** TASK INPUT follows **
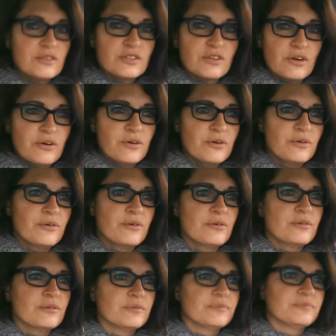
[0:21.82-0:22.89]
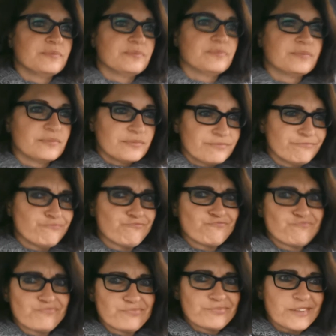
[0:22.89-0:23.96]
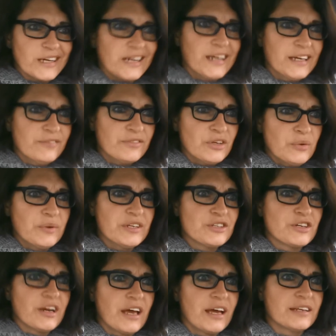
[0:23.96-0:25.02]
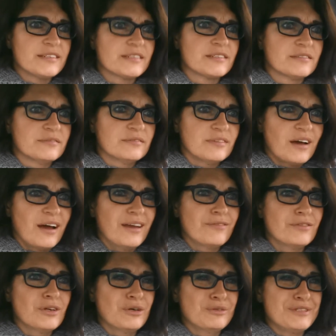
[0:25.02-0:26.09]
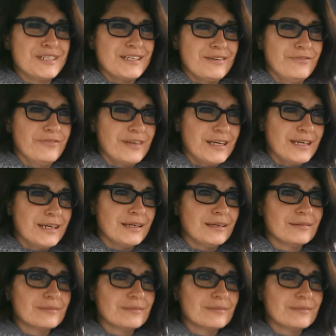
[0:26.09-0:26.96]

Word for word: so I have no internet, I have no TV,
** End of TASK INPUT **
YOUR INSTRUCTIONS
Your answer must be the records above, word for word, with no pictures.

SOLVED PROBLEM
[0:21.82-0:22.89]
[0:22.89-0:23.96]
[0:23.96-0:25.02]
[0:25.02-0:26.09]
[0:26.09-0:26.96]

Word for word: so I have no internet, I have no TV,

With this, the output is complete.